【Hacker News搬运】LLaMA现在在CPU上运行得更快

hackernews

Title: LLaMA Now Goes Faster on CPUs

LLaMA现在在CPU上运行得更快

Text:

Url: https://justine.lol/matmul/

LLaMA 语言模型的一个新版本，llamafile，已经发布，其中包含了 84 个新的矩阵乘法内核，使得它的速度比上一个版本，llama.cpp，更快。这个新版本在 ARMv8.2+、Intel 和 AVX512 计算机上特别快，提示评估时间比之前快了 30% 到 500%。这个项目的作者 Justine 在 2023 年 11 月与 Mozilla 开始了这个项目，并一直在努力改进 LLaMA 的核心技术，以提供更好的用户体验。
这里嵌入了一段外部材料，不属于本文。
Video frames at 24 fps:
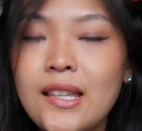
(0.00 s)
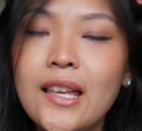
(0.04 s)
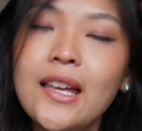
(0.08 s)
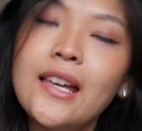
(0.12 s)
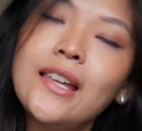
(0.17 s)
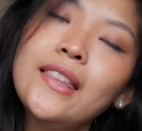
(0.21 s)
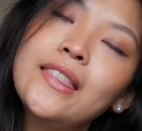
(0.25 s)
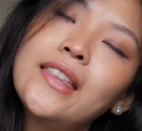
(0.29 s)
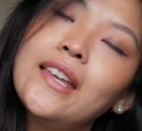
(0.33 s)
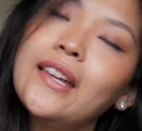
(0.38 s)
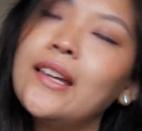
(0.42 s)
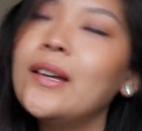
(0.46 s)
like,
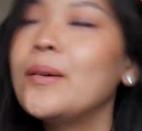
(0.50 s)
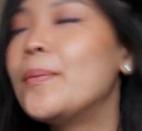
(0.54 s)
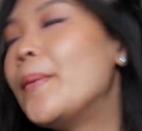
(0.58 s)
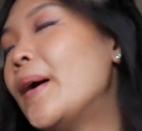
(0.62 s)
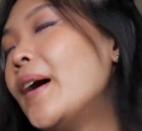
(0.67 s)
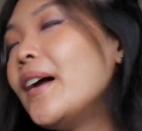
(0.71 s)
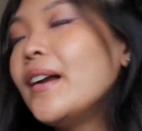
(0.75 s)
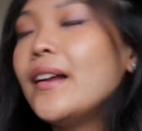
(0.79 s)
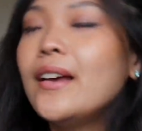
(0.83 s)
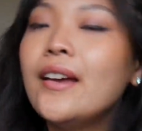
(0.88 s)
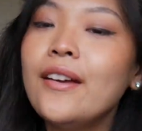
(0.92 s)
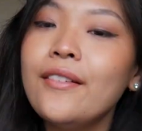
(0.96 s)
think
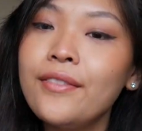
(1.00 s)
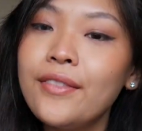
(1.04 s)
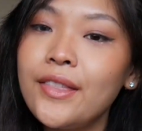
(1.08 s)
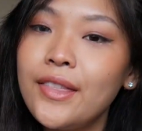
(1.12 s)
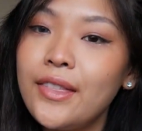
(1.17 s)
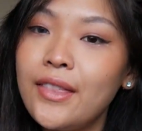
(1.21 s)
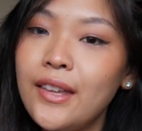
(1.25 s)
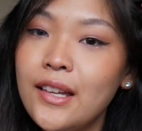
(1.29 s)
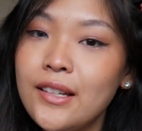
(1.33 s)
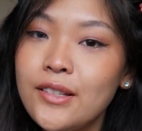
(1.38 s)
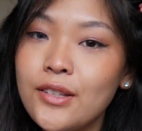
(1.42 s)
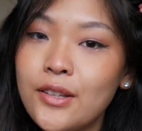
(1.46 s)
about it. If
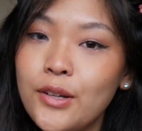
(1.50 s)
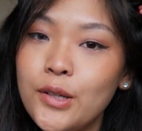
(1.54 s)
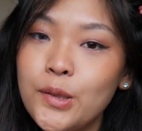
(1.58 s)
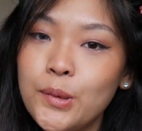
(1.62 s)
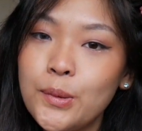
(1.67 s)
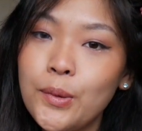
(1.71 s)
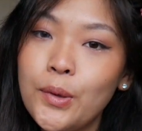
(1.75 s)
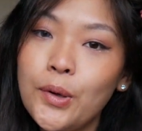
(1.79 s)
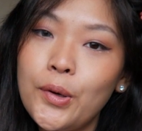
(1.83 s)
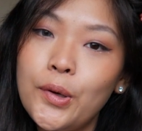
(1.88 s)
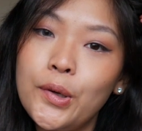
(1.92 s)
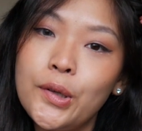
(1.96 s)
these girls
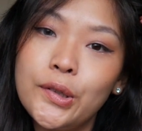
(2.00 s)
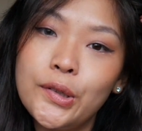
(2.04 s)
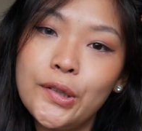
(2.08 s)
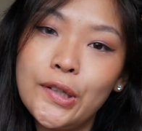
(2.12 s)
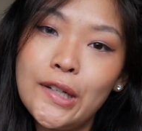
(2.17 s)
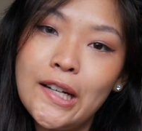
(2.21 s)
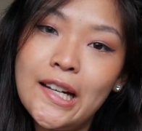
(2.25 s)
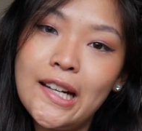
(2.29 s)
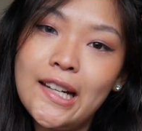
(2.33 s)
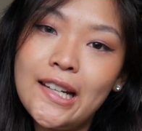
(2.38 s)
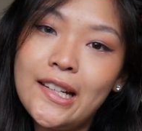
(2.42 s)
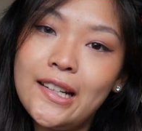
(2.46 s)
were all
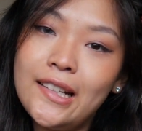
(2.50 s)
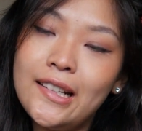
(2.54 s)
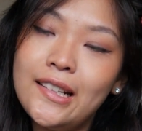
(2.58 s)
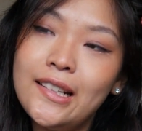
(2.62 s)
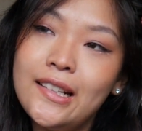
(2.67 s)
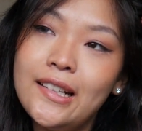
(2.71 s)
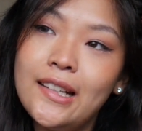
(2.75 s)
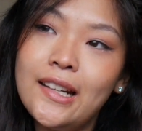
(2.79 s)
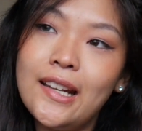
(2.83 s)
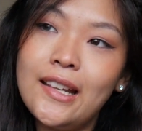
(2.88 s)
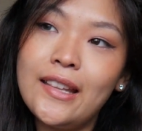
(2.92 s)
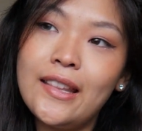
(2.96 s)

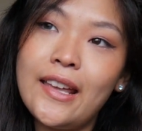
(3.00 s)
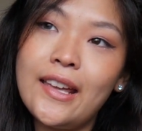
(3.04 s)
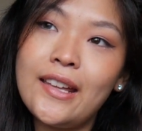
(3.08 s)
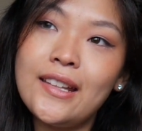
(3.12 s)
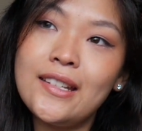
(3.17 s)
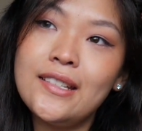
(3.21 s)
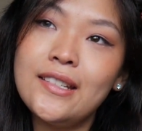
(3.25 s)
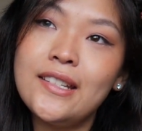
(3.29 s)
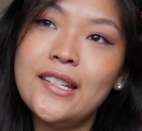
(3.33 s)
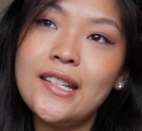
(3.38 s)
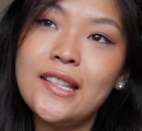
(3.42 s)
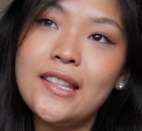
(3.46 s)
Korean and
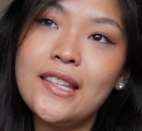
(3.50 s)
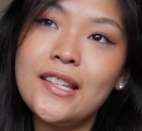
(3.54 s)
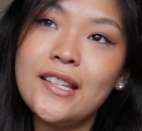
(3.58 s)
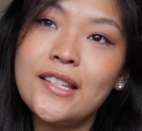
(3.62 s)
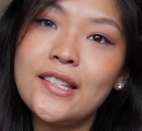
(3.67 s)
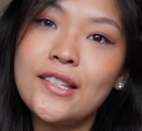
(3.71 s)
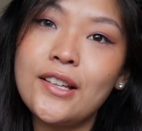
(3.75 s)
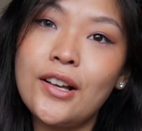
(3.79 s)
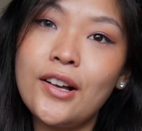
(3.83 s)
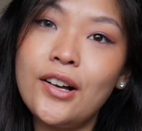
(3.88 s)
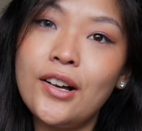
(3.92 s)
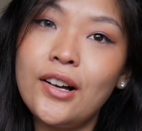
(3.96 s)
they did this
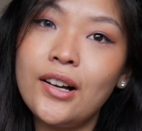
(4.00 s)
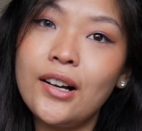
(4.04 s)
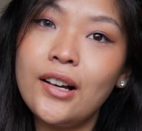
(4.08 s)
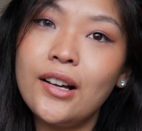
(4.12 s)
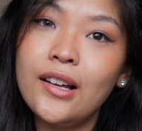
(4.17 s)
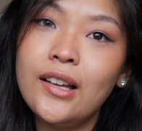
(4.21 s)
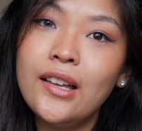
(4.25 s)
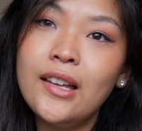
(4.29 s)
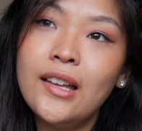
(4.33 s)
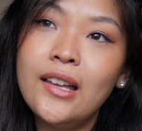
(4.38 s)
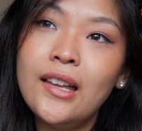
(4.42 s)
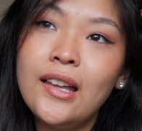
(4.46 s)
song
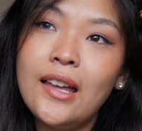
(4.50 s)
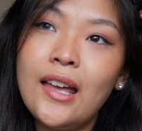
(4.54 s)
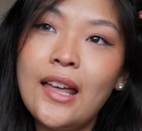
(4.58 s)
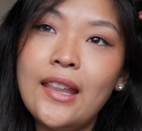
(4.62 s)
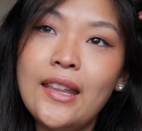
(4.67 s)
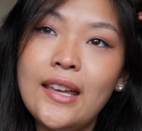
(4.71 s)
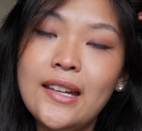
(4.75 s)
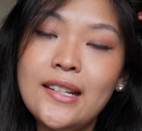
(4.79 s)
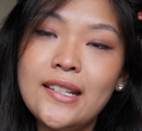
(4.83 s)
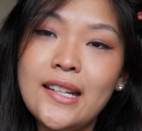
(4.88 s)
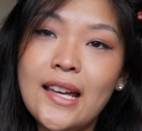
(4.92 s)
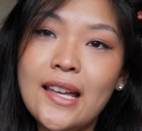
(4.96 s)
and
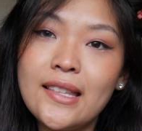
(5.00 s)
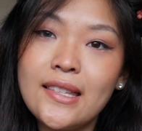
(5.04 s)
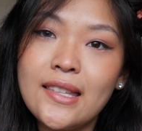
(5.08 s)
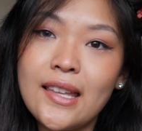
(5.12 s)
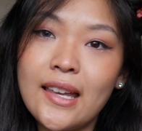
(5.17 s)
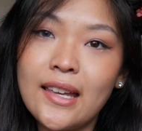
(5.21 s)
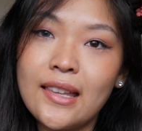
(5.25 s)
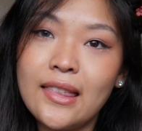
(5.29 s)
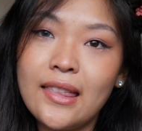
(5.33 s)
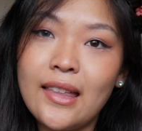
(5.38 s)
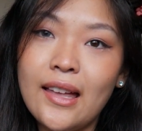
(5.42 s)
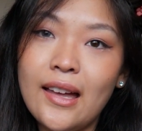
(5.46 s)
they danced
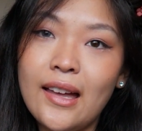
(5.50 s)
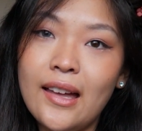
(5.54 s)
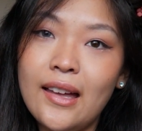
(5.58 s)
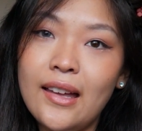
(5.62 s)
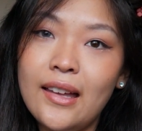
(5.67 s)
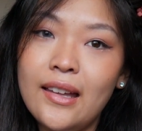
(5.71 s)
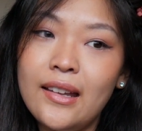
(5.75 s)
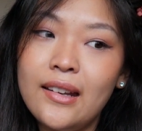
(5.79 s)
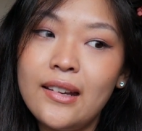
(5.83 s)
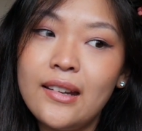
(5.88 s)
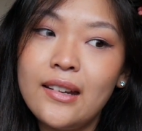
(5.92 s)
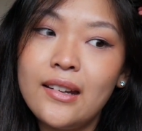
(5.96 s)
like
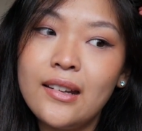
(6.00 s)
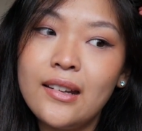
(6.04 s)
that,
性能提升在不同的硬件类型之间的比较中得到了展示，包括企业级、爱好者、游戏和专业硬件。

作者描述了他们在自己的 Threadripper 计算机上测试一套八根 RAM 内存条的性能的经历，将其与他们的 Mac Studio 和 Intel 计算机进行比较。Threadripper 在内存速度上超过了 Mac Studio，但在磁盘速度和整体系统性能上较慢。作者还讨论了他们在优化 CPU 上矩阵乘法操作的性能的工作，分享了他们的源代码，并解释了他们尝试的各种方法，包括使用 BLAS 库和展开循环来利用指令级并行性。作者的更改被纳入了 llama.cpp 项目中，使得在令牌生成和提示处理速度方面取得了显著的性能提升。
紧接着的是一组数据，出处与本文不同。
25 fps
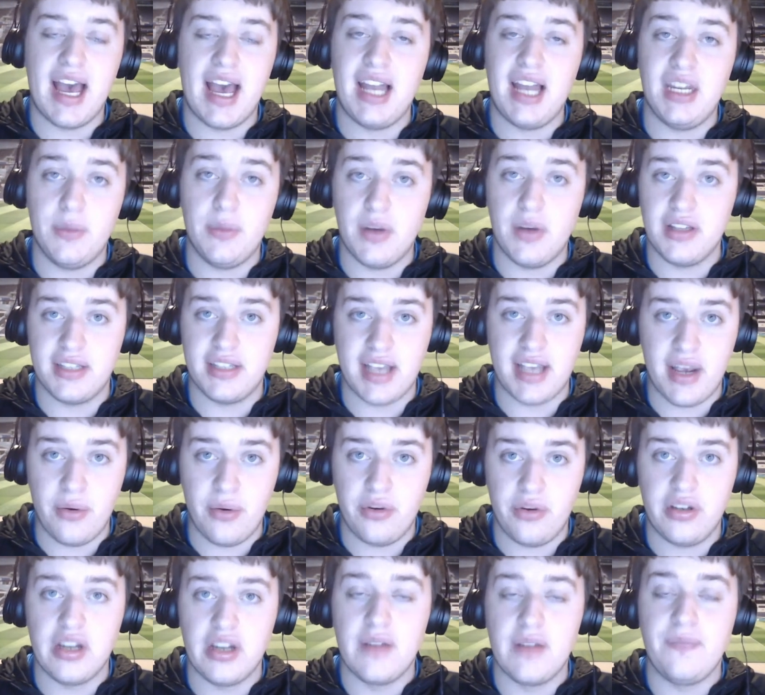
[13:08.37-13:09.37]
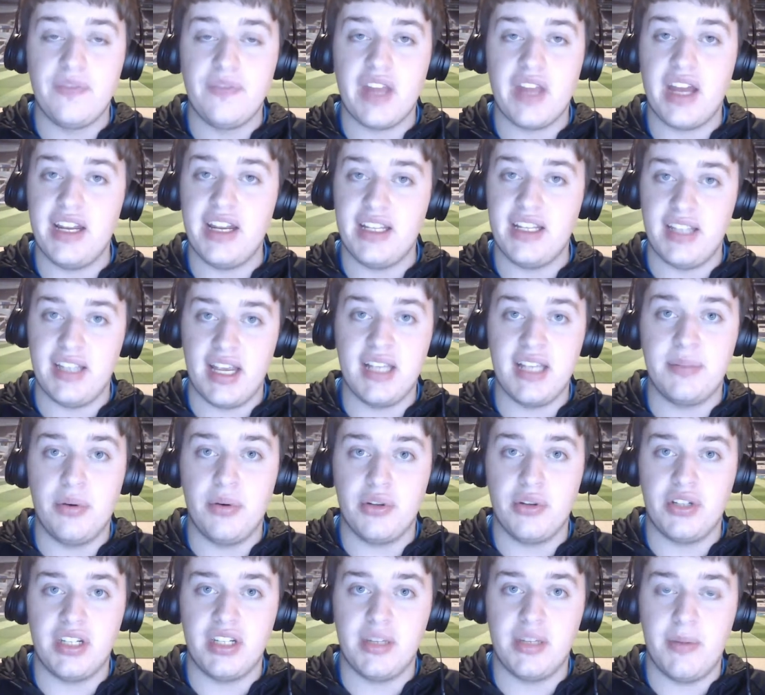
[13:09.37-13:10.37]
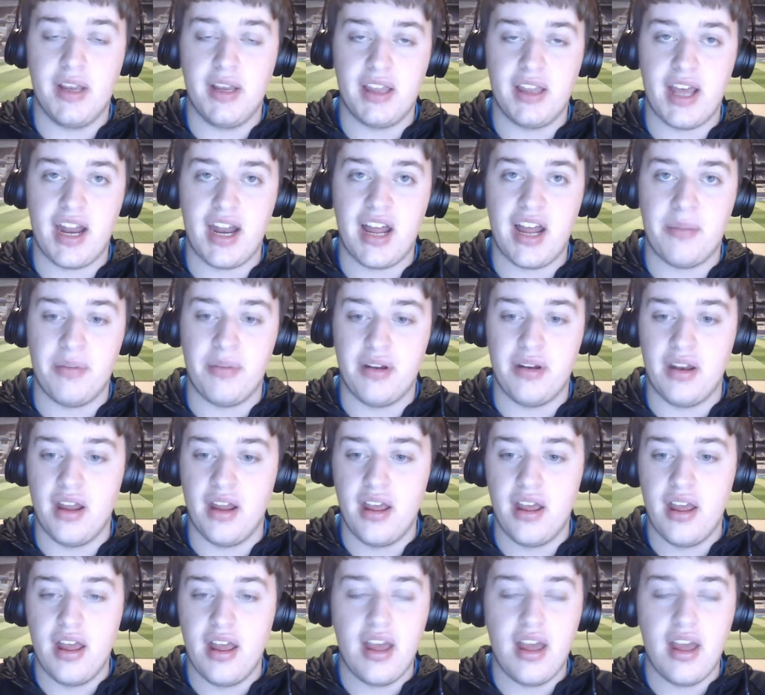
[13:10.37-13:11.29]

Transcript: Alli wants out, and he's he's pushing to make that happen.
文中描述了一个使用向量化外积和 OpenMP 进行并行的矩阵乘法函数的 C++ 实现。该函数针对 513x512 矩阵乘法进行了优化，并在具有 6400 MT/s RAM 的 Alderlake i9-14900K CPU 上实现了 810 吉戈浮点运算。该实现使用了 AVX 指令，并设计为与 llama.cpp 线程模型一起工作，后者类似于 GPU。代码包括一个新的内核框架，并可以导出 C API 到 GGML，在不具有传统 BLAS 库的延迟劣势的情况下实现了 790 吉戈浮点运算。文本还提供了在 Linux 上基准测试 llamafile 的说明。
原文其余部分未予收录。